New NASA Crew Transportation System to Cost $18 Billion Through 2017

New NASA Crew Transportation System to Cost $18 Billion Through 2017

Senators Bill Nelson (D-FL) and Kay Bailey Hutchison (R-TX) headlined a hastily arranged press event in the Senate this morning announcing the long awaited decision on the design of the Space Launch System (SLS). NASA Administrator Charlie Bolden and other Members of Congress were also there and NASA will hold a more detailed media teleconference at noon today with NASA Associate Administrator for Human Exploration and Operations Bill Gerstenmaier. The Senate Appropriations Committee is marking up the bil that includes NASA beginning this afternoon, making the SLS announcement particularly timely.

At the Senate event, Senator Nelson stated that the cost of the SLS will be $10 billion through 2017. The main purpose of the SLS is to launch astronauts to destinations beyond low Earth orbit in a spacecraft called the Multi-Purpose Crew Vehicle (MPCV). Nelson said the MPCV cost through 2017 would be $6 billion, and the cost of associated ground facilities is $2 billion in that time frame, a total of $18 billion. That is essentially $3 billion per year for the next five years.

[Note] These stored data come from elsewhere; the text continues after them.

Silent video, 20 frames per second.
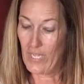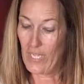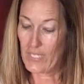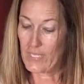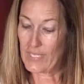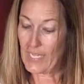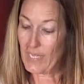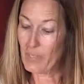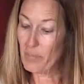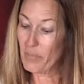
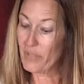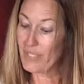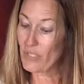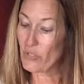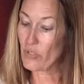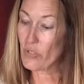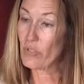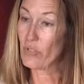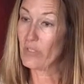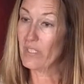Cyber
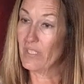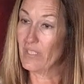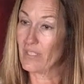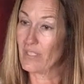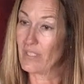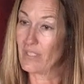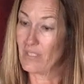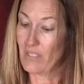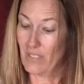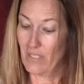
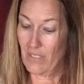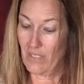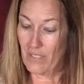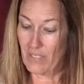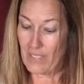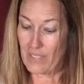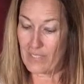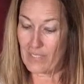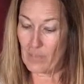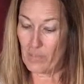insurance
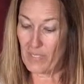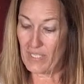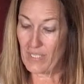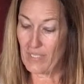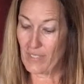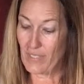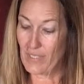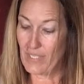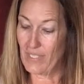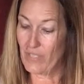needs to be
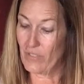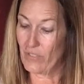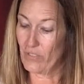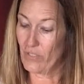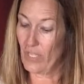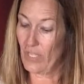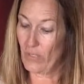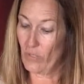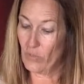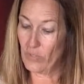considered
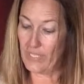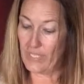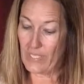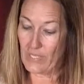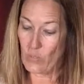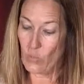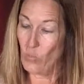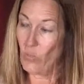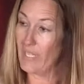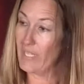not only
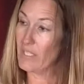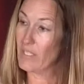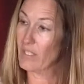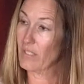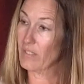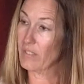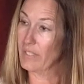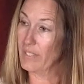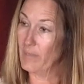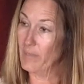as a way
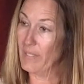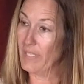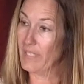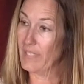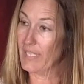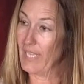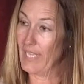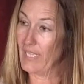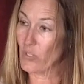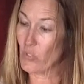to
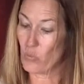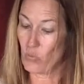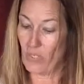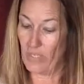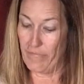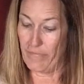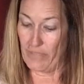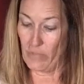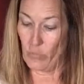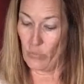limit
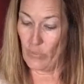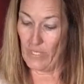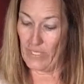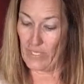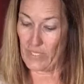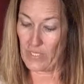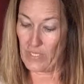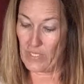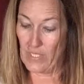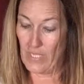catastrophic
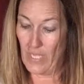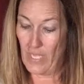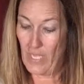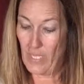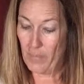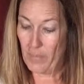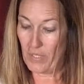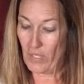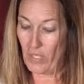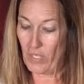
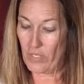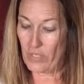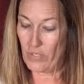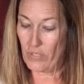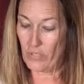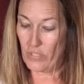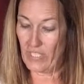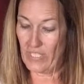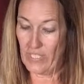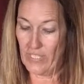risks, but
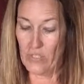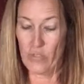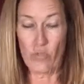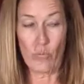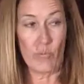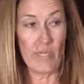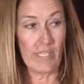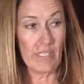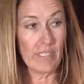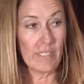also to
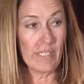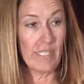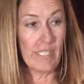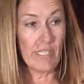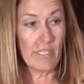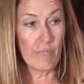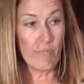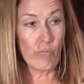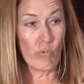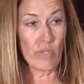indirectly
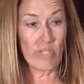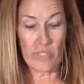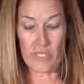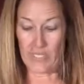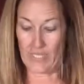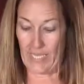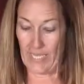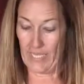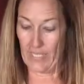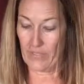enforce
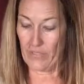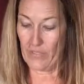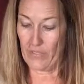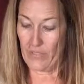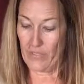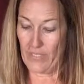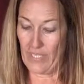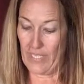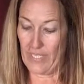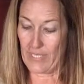
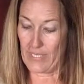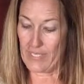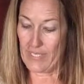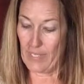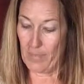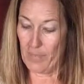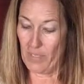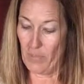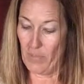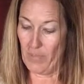standards and
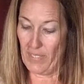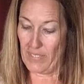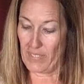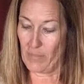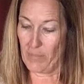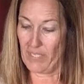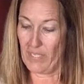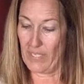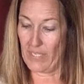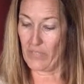accepted
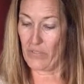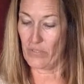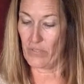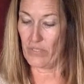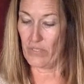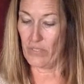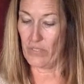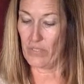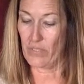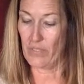best
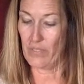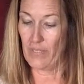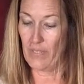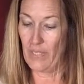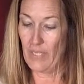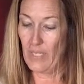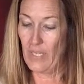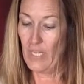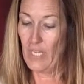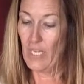practices.
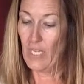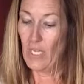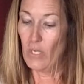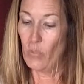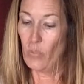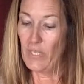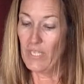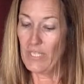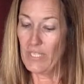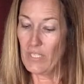
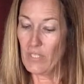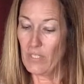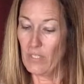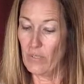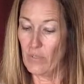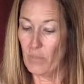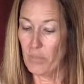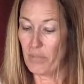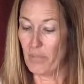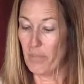We need
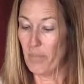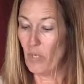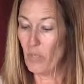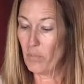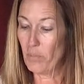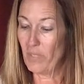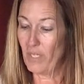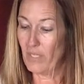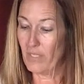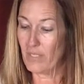to
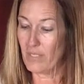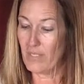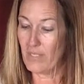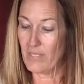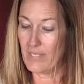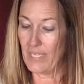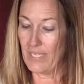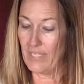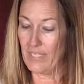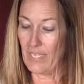promote
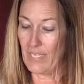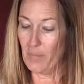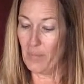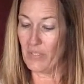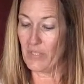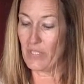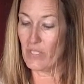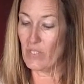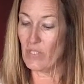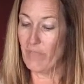policies that
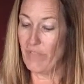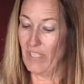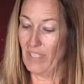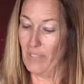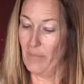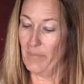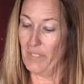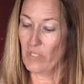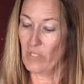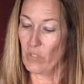enable these
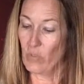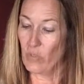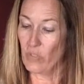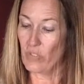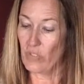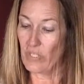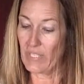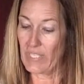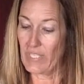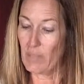developments in
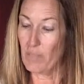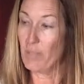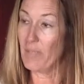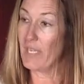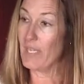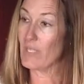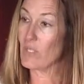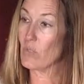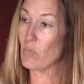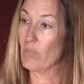order to keep
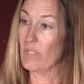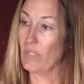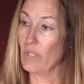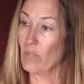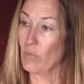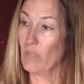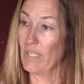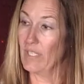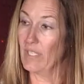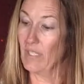pace with the
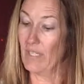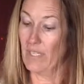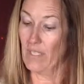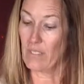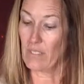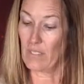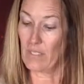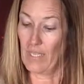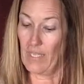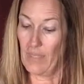threat
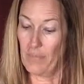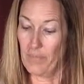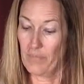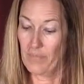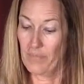landscape.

The press conference did not gloss over the fact that the White House and Congress have been at loggerheads over the program. Congress directed NASA to build the SLS and MPCV in the 2010 NASA authorization act as a compromise with the Obama Administration, but Hutchison and Nelson have accused the Obama Administration of deliberately undermining the law.

Hutchison referenced that in her remarks this morning. She said that the Wall Street Journal article last week asserting that the White House was in a state of “sticker shock” over the cost of the program was the tipping point, and that she, Nelson and others met with Administration officials including the Director of the White House Office of Management and Budget (OMB), Jacob Lew, yesterday to iron things out.

Hutchison is the ranking member of the Senate Commerce, Science and Transportation Committee that authorizes NASA activities and is also the ranking member of the Senate Appropriations Commerce-Justice-Science (CJS) subcommittee that appropriates NASA’s funding, so is an especially powerful influence on NASA in the Senate.

She and other congressional speakers this morning focused on the future and how delighted they are that everyone is now working together. Retaining the skilled aerospace workforce that might otherwise be decimated with the termination of the space shuttle program and ensuring U.S. preeminence in space exploration were recurring themes at the press conference.

Two House members, both Democrats, spoke at the Senate event: Rep. Eddie Bernice Johnson (D-TX), ranking member of the House Science, Space and Technology (HSS&T) Committee, and Rep. Chaka Fattah, ranking member of the House Appropriations Commerce-Justice-Science (CJS) subcommittee that funds NASA.

Their Republican counterparts, Rep. Ralph Hall (R-TX), chairman of HSS&T, and Rep. Frank Wolf (R-VA), chairman of the CJS subcommittee, chose instead to issue their own press release (which also included Rep. Steve Palazzo (R-MS), chairman of the HSS&T subcommittee that oversees NASA). They expressed satisfaction that the decision finally had been made, but used the opportunity to sharply criticize the Obama Administration. While Hutchison remarked on the unplesantness of watching sausage being made, her focus was on the fact that everyone was now in agreement. The three House Republicans instead complained stridently about the Administration’s “obstructionism,” which they assert has cost “thousands of American jobs.” The HSS&T committee will hold a hearing on the future of the human spaceflight program on September 22.